Reacting to the murders in Jerusalem last week

Reacting to the murders in Jerusalem last week

Tuesday, November 18, 2014

8:38 AM

I rarely write about events occurring in the Middle East. This morning is different. This isn’t political.

When I was little, my mother bought me a two-book series by Lillian S. Freehof (who, incidentally, was the wife of the eminent Reform scholar, Dr. Rabbi Solomon B. Freehof of Pittsburgh). In that series, Freehof took biblical passages, talmudic tales, and rabbinic exegetical texts, and wove them together to create fascinating children’s books telling the stories of Kings David and Solomon.
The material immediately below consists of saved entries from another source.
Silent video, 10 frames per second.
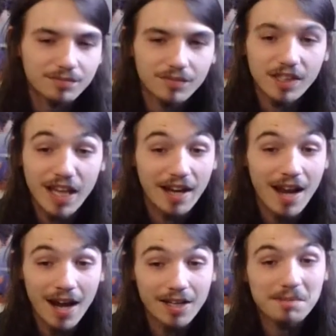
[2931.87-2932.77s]
Yeah,
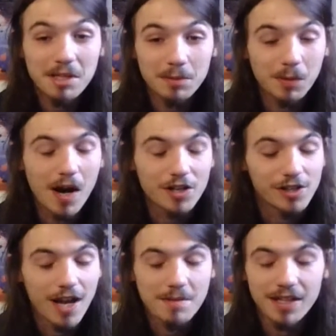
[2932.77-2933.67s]
90 people watching.
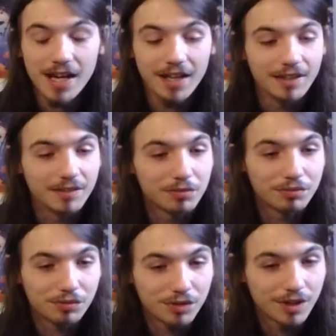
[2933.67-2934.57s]
I mean, I
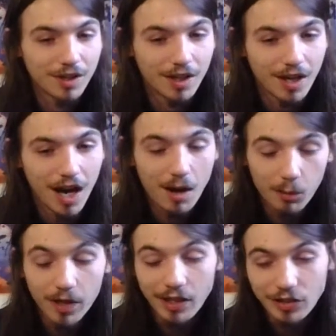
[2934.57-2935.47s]

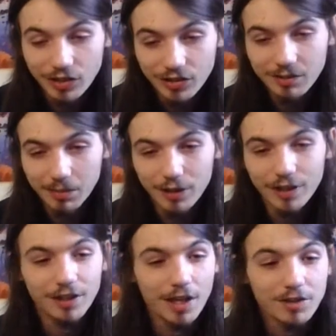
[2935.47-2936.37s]
wish, but
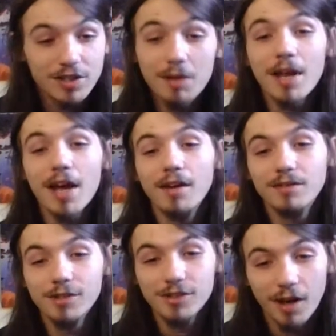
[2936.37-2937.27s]
you know,
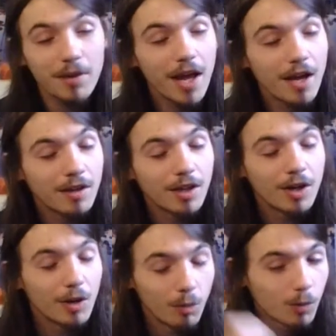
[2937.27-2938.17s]
someday,
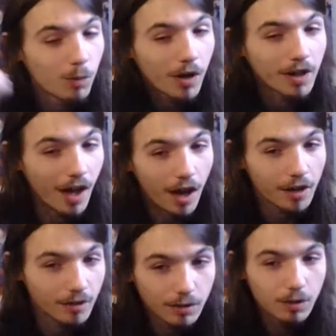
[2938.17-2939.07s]
we're working on it.
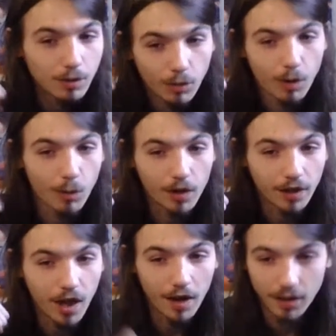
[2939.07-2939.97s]
We're working
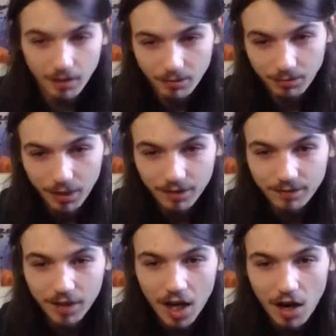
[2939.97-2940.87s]
on it. But
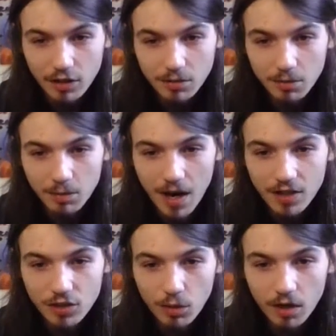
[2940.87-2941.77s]
I was surprised
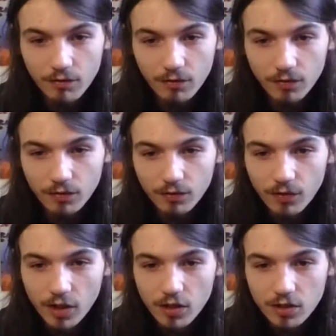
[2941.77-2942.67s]
you were in
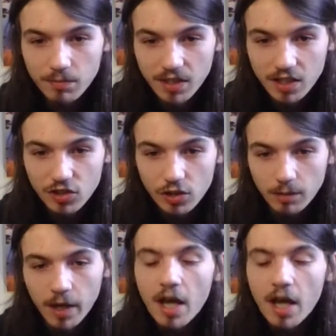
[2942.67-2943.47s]
Fricker's mixing stream.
According to a talmudic legend that she described in her book, King David knew in advance that he was to die when he was 70 years old, and that his life would end on Shabbat. Rabbinic thought teaches that the Angel of Death has no power over someone who is studying Torah, and so, after he turned 70, David would spend the entirety of the Sabbath learning Torah, starting well before Shabbat began and finishing after its conclusion.

(Of course, he could not stall death forever, and the Angel of Death had to get rather crafty to distract him. How that happened is for another space.)

This morning, four people were murdered during morning services at a synagogue in Jerusalem. Many others were injured. Two men came into the synagogue, and armed with a pistol, knives, and an ax, desecrated the universe.

I’ve seen the pictures. I’ve looked at the blood splattered on the synagogue walls and splashed on prayer books. I’ve read quotes from medics detailing how these worshippers were murdered, wearing phylacteries and prayer shawls.

I wear phylacteries and a prayer shawl.

I go to synagogue.

And as I think of this tragedy, as I mourn for the dead, as I lament the state of the world, as I become frustrated by some of the initial reactions – and make no mistake here, whatever your politics, murdering civilians during prayer services simply cannot be justified, only unequivocally condemned – as I pray that such acts never happen again yet fear that they will, I suddenly realize that I have the privilege to pray today. These people didn’t. Now people will be scared to pray. Today people are scared to go to synagogue. They’re terrified. It’s called “terror” for a reason.

And I keep coming back to that childhood story that I read, teaching me that man cannot die when he is studying or reciting verses of Torah. And there is a link, an important link between learning Torah and prayer. In prayer, we speak to God. In learning, God speaks to us. In conversation with God, we are safe. We trust Him, speak to Him, argue with Him, confide in Him, fear Him, love Him.

Perhaps the message of the story is not that man physically can’t die when learning or praying. It is a message that we would hope goes without saying:

Man shouldn’t die during learning, during prayer.

What I believe the Talmud is telling us is that even the Angel of Death has respect for the opportunity that man has to converse with God. It is an opportunity in which, maybe, just maybe, man can find some peace with God.

This, then, is a key aspect of the tragedy. Today, people died in conversation with God.

Since this piece was written, a fifth person, Druze Israeli police officer Sergeant-Major Zidan Saif, died of injuries sustained in his heroic efforts to stop the attackers.